The cross-validated proportion of genotypic variance was highest for WSY (50%) despite the presumably high complexity of this trait. For SC, RY and Na, it was approximately 30% while for K and N it was only 5% or below. These values are consistent with the quantitative nature of the traits under consideration and illustrate the unbiased potential of marker-assisted selection.

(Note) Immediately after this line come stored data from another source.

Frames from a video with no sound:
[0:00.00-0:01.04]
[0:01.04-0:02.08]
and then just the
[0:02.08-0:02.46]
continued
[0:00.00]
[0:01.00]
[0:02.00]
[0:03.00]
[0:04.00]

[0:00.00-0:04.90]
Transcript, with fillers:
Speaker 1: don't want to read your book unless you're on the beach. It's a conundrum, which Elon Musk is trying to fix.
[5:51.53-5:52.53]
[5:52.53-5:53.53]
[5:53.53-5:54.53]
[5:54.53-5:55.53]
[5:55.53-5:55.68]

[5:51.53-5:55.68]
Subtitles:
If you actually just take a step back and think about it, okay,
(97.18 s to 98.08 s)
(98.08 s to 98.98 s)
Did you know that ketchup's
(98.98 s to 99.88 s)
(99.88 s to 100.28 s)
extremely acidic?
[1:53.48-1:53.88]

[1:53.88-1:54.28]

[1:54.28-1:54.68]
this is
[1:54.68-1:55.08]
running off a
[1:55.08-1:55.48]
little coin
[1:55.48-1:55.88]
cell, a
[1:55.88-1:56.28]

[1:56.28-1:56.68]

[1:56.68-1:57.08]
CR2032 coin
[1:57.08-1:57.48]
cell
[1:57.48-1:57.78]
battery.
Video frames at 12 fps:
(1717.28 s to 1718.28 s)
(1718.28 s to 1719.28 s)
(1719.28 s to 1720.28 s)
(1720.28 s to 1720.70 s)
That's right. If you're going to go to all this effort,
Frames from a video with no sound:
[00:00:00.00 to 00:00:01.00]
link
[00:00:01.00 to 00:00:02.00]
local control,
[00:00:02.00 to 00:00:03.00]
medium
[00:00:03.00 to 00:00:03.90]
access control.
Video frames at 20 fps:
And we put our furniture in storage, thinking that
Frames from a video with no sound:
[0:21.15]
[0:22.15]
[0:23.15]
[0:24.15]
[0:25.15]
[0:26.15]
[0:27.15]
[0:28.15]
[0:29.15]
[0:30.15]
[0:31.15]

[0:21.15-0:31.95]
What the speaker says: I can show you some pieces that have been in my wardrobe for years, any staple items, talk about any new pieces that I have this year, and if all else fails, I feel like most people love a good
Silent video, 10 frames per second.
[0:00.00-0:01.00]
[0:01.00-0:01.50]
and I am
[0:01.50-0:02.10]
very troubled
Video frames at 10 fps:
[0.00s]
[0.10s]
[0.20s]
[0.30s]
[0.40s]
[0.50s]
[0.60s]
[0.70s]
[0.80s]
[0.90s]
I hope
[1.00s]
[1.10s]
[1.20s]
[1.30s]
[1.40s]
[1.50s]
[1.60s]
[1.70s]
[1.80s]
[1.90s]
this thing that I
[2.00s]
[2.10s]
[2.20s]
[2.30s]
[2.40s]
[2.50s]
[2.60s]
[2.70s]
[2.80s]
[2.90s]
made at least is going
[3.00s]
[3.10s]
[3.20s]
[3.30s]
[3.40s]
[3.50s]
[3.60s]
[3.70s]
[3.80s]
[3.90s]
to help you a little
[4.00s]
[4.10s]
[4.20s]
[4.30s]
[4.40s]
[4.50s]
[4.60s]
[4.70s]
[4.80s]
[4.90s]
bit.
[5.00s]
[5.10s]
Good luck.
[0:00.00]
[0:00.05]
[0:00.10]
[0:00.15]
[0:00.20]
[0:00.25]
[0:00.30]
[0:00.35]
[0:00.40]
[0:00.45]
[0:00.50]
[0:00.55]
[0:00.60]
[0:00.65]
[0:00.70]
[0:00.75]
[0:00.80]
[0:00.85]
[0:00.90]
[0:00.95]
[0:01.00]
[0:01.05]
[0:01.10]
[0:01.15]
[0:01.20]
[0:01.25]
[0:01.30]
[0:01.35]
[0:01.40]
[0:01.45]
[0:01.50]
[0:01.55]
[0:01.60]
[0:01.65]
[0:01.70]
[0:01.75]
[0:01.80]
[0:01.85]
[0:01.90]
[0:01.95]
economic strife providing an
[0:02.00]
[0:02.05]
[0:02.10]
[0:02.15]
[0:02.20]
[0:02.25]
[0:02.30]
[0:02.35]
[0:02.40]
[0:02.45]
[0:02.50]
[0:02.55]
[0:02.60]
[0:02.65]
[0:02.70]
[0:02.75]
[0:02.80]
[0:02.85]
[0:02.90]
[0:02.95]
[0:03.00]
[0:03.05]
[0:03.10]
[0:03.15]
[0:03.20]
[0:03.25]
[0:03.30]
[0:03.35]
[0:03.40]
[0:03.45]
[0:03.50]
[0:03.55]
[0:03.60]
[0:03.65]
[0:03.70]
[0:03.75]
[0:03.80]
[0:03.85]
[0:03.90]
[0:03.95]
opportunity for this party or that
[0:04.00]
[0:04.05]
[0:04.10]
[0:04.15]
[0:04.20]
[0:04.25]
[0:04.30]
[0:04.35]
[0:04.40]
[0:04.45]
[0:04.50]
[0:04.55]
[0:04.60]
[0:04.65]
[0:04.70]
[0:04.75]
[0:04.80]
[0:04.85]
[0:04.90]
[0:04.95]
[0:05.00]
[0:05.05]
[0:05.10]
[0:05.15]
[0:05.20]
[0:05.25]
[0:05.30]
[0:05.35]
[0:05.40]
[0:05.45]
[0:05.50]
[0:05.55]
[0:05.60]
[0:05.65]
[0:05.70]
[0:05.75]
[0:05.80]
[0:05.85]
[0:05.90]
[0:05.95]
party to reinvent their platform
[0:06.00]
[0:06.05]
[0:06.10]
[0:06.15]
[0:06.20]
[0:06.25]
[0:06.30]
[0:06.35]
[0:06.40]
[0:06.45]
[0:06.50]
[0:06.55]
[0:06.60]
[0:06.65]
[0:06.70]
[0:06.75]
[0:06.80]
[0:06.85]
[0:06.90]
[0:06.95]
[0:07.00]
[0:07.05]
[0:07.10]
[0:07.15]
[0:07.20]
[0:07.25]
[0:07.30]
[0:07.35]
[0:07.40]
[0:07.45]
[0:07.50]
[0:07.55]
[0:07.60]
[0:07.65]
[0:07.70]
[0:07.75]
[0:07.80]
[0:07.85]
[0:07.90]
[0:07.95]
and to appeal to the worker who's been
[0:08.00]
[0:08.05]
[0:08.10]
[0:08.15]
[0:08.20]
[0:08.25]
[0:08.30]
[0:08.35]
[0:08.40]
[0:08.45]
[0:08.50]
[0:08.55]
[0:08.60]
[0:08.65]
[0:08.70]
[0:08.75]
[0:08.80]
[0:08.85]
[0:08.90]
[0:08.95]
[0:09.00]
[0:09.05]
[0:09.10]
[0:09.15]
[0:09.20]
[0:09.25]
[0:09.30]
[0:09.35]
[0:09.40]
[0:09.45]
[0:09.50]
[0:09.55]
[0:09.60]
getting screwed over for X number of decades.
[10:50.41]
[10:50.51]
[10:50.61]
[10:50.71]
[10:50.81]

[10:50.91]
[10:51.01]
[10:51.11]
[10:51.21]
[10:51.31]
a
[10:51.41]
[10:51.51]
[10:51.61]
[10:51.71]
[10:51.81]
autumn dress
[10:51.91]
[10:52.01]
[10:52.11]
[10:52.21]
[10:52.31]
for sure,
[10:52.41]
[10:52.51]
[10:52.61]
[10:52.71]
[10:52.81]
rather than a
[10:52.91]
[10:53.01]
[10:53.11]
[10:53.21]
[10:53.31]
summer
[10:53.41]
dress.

Robustness of QTL and precision of QTL localization

Another important QTL parameter is the precision of QTL position estimates. Only if QTL positions are estimated precisely can closely linked markers be identified for efficient selection of plants carrying the favorable QTL allele. Sillanpää and Arjas (1998) suggested the use of QTL intensity distributions for detailed analysis of putative QTL regions. This concept has been applied in cross-validation to judge the robustness and the reliability of QTL position estimates as the number of runs in which each position is identified as QTL in the different estimation sets (Utz et al., 2000; Liu et al., 2013). In our study, most QTL identified in the full data set were supported by their detection in a high number of runs. However, as mentioned above, a difference to linkage mapping is that minor allele frequency QTL may not be detected in some estimation sets if the allele frequency becomes too low to permit detection. Broad QTL frequency peaks indicate a fairly vague localization of the QTL and consequently a biased estimation of their true genetic effects. In association mapping, the achievable mapping resolution will depend on the linkage disequilibrium in the respective QTL regions (Würschum, 2012). The shape of the QTL frequency peaks is thus affected by the linkage disequilibrium varying among the resampled ESs and, in addition, by the resampling of individuals with variable errors of their phenotypic value estimates. We mainly observed rather narrow, clearly defined peaks, which illustrates the high precision of QTL position estimates (Figure 5). This will, however, also depend on the available marker density and QTL frequency distributions will be most informative applying high marker densities. In summary, QTL frequency distributions can be used to further assess the quality of the obtained mapping results.

Conclusions

In this study, we evaluated the potential of cross-validation for association mapping. Our results suggest that the interpretation of association mapping results can be improved applying cross-validation. The predictive power of the proportion of genotypic variance explained by detected QTL can be assessed more realistically. In addition, the construction of QTL frequency distributions can serve as a measure for the precision of QTL localization and the robustness of the detected QTL. Taken together, cross-validation can be a valuable tool for association mapping to draw realistic conclusions on the prospects of the identified QTL for marker-assisted selection.

Data archiving

The data underlying this study is provided as Supplementary files and is also available from the Dryad Digital Repository: doi:10.5061/dryad.db521.